"Going Viral" is something that people who are promoting a product like, a lot. They seek to induce it. Formerly, if there was a video about the product, and something about it caught great numbers of people, the makers marveled at their good fortune. Now, they might create the video with that in mind, asking their creative types What's edgy? What's hot, these days? And then they work those concepts into a video -- or tune, or image -- that promotes their product. Sometimes, they seek to play with your mind, as with the advertising for a television series that started with what appeared to be a billboard-sized note from an aggrieved soon-to-be-divorced wife -- but wasn't. The concept behind the plot of a Michael Douglas film, years ago, was that there was a secret game, and if you were hip enough, you'd be invited to play -- but the game was so hip, it wasn't at all obvious that it was a game. That was much of the appeal: you were in on something that the noobs, the muggles, weren't.

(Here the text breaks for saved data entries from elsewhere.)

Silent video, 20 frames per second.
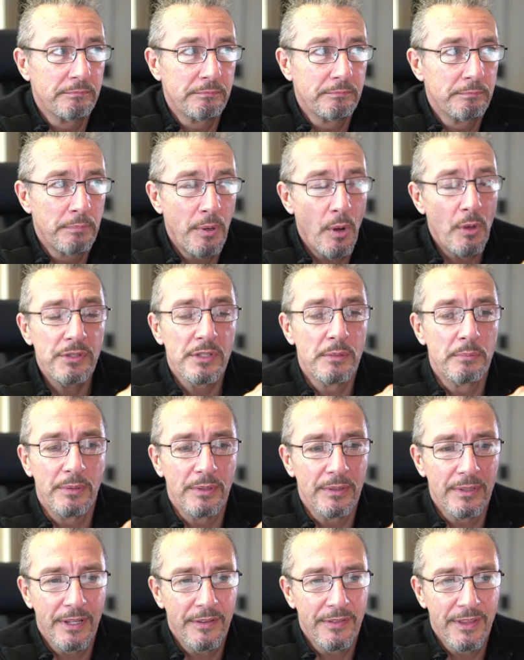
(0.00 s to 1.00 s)

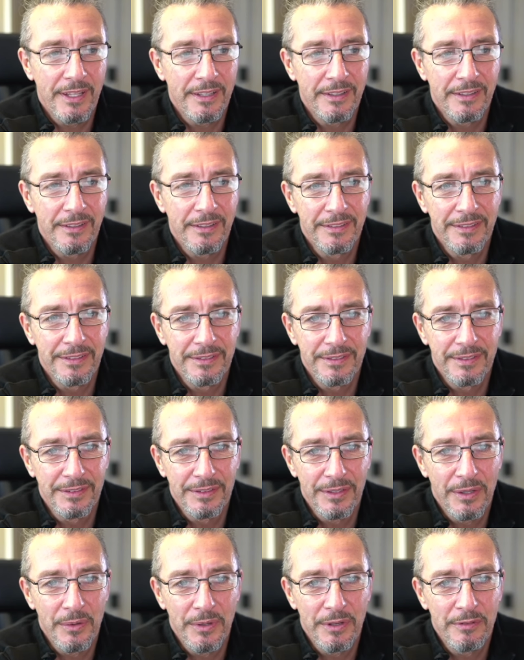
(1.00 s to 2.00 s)
possible. And then, you
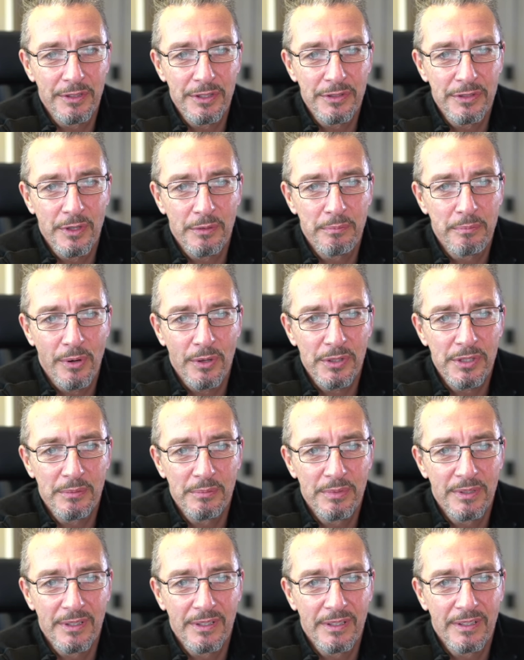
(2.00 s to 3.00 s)
know, if it's not
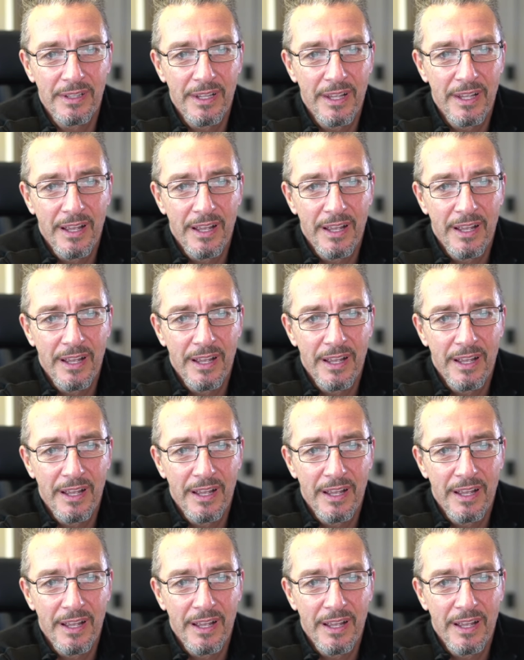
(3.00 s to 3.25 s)
possible,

Sometimes, going viral's not so great. A kid in Florida, a first-grader, was bagged for bringing a camping tool to class -- a combination knife, spoon, and fork. The knife contravened the school district's zero tolerance policy on weapons, and he was to be sent to a reform school -- they had a nicer name for it -- for forty five days to have this problem resolved. Several hundred people, hearing of this on the web, expressed their dismay, astonishment, and, of course, outrage over this, and the district backed down, limiting the punishment to three days of suspension.
Sometimes, going viral serves a good purpose, as when people connected with the political process, or became informed about health care. Sometimes, it doesn't. Any bets that this post will go viral? Me, neither.